Мальчишник состоялся на следующий день. Удался он неплохо. Выпили, потолковали о том о сем. Обсудили и женский вопрос. Пришли к единодушному выводу, что нет ничего дороже свободы от женского гнета. Но… далеко не каждому выпадает такое счастье.
Все было хорошо. Когда же приятели ушли и Василий Федорович посмотрел на стол, полный посуды, объедков, когда увидел множество следов от мужских ботинок в передней, он тяжело вздохнул.

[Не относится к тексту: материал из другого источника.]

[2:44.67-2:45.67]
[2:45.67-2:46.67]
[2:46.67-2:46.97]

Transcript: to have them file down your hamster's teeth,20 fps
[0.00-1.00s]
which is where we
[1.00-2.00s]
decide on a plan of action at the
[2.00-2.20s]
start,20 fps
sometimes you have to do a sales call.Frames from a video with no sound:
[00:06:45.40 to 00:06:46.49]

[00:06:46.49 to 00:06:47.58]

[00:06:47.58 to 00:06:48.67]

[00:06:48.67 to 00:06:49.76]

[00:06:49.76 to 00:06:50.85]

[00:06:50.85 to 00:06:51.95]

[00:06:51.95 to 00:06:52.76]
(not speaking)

«До утра убираться придется», — подумал он и, махнув рукой, решил отложить эту работу до завтра. Улегшись в кровать, решил прочесть статью, которую давно отложил. Речь в ней шла о продлении жизни. Зинаида была докой в этих делах. Забылся Василий Федорович и спрашивает:
— Как думаешь, Зинаида, есть в этих предположениях ученых что-либо реальное? А? — Василий Федорович даже повернулся в кровати. И тут же обругал себя: — Ошалел, старый. Галлюцинировать начинаешь.

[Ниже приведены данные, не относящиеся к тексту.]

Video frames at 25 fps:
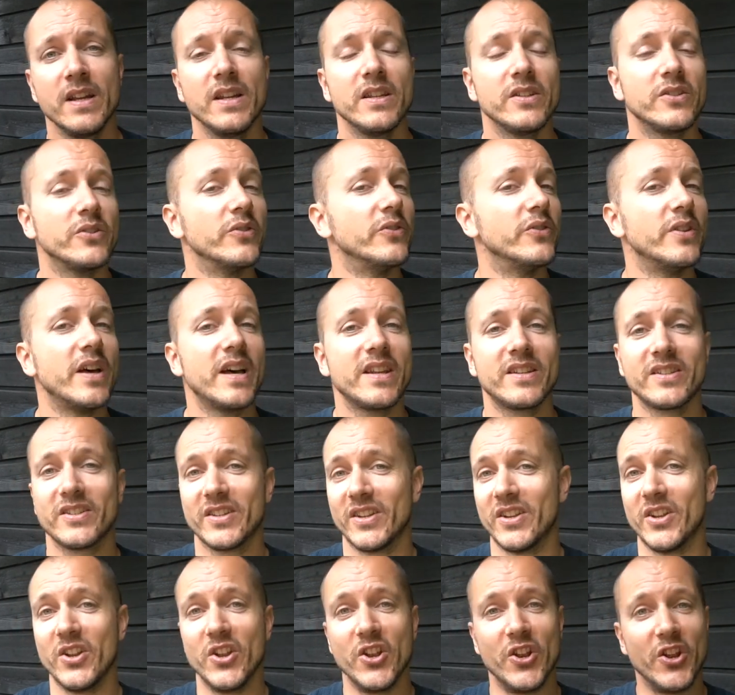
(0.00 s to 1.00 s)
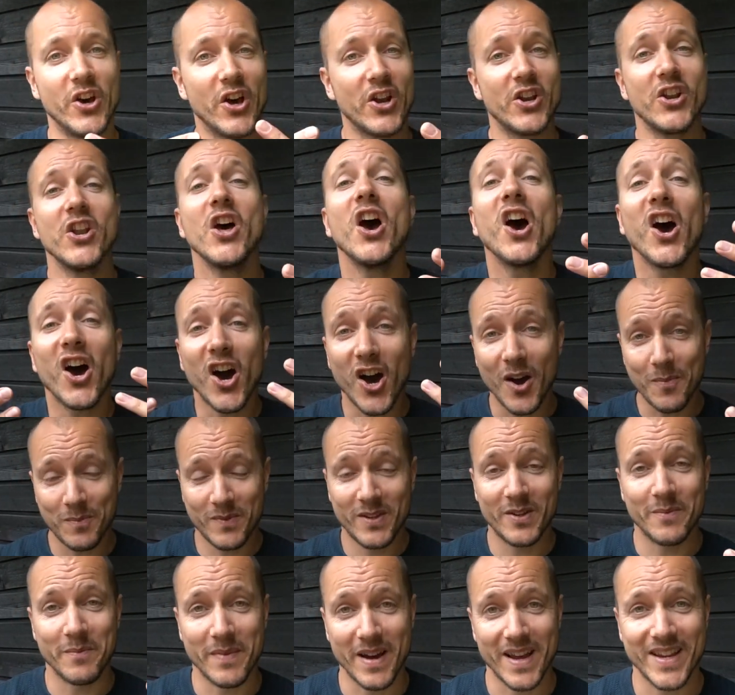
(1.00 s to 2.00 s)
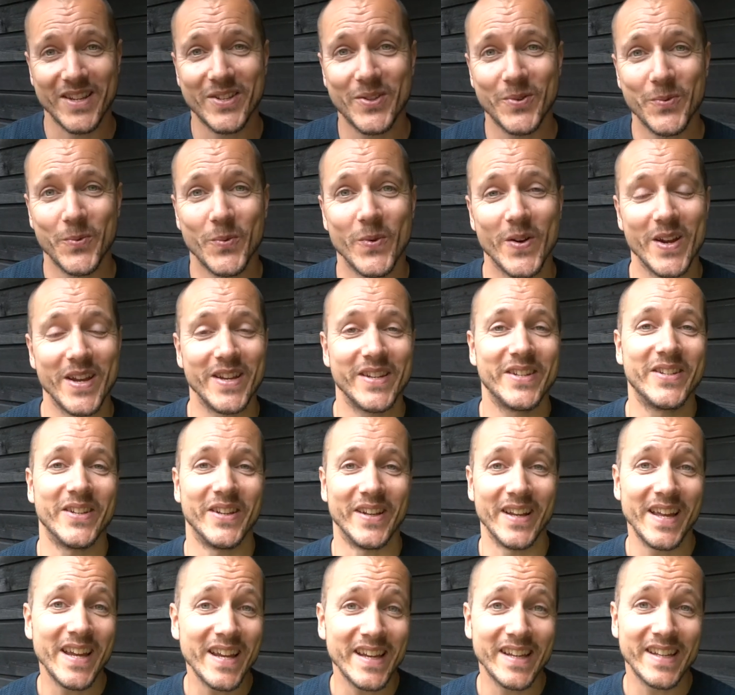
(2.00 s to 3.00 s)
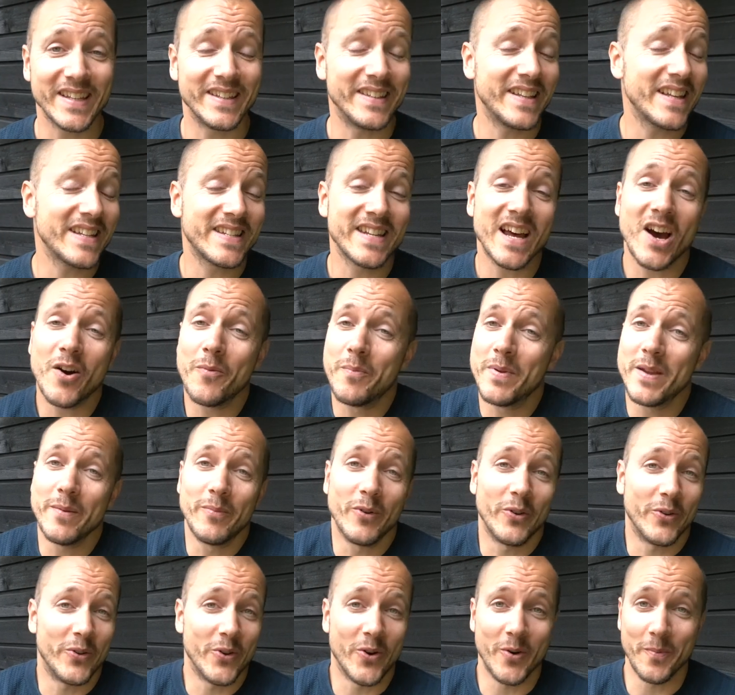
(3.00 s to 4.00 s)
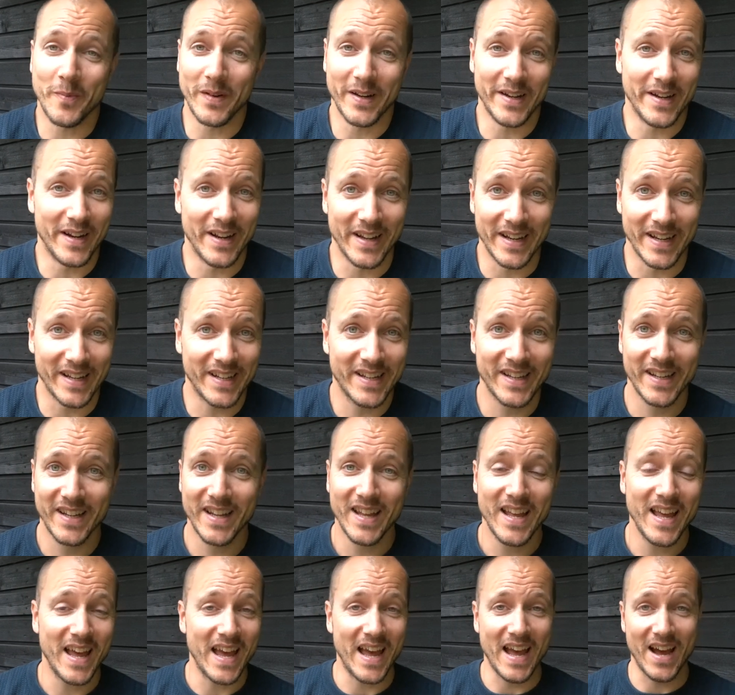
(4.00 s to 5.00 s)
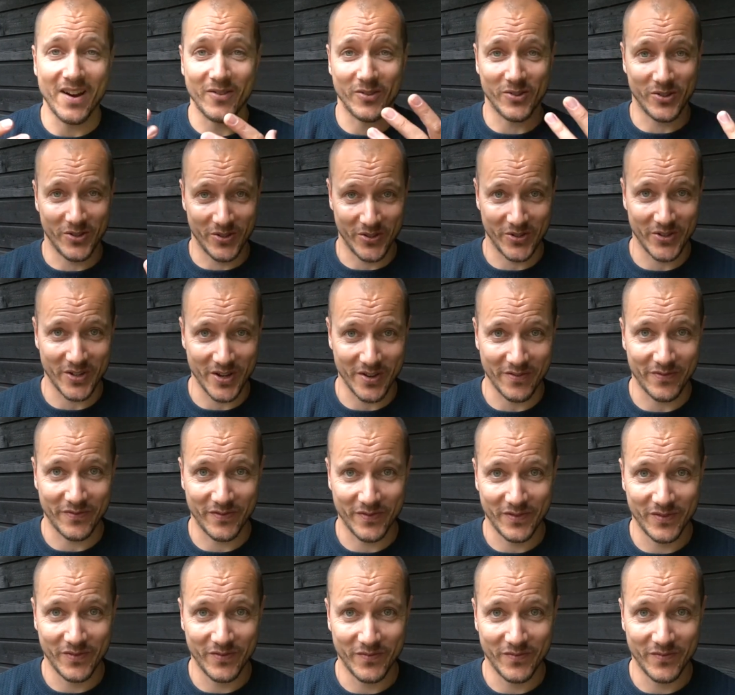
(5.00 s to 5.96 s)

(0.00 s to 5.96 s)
So that's a non-optimized way to link and that's how people normally link out to stuff.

Но мысли о жене стали теперь бродить в голове Василия Федоровича постоянно. Он незаметно для себя переосмысливал факты и события, которые полгода назад питали его непреклонное решение освободиться от деспотизма жены. Поездка в Новосибирск? Но ведь она же сразу согласилась ехать. Без восторга, верно, но согласилась. Насчет главка тоже, пожалуй, зря на нее вину взвалил.
Вслед за этими мыслями о более или менее существенных событиях на память приходили тысячи мелочей. «Во многом, пожалуй, она права, — думал он. — Вниманием ее я не баловал. Помнится, как хотелось ей в Болгарию, в туристскую поездку. И путевки ведь были в институте. Так нет — уперся, денег пожалел. А случай с театром… Месяца два она твердила о том, чтобы сходить в Художественный, посмотреть там какую-то новую пьесу. Так и не собрались».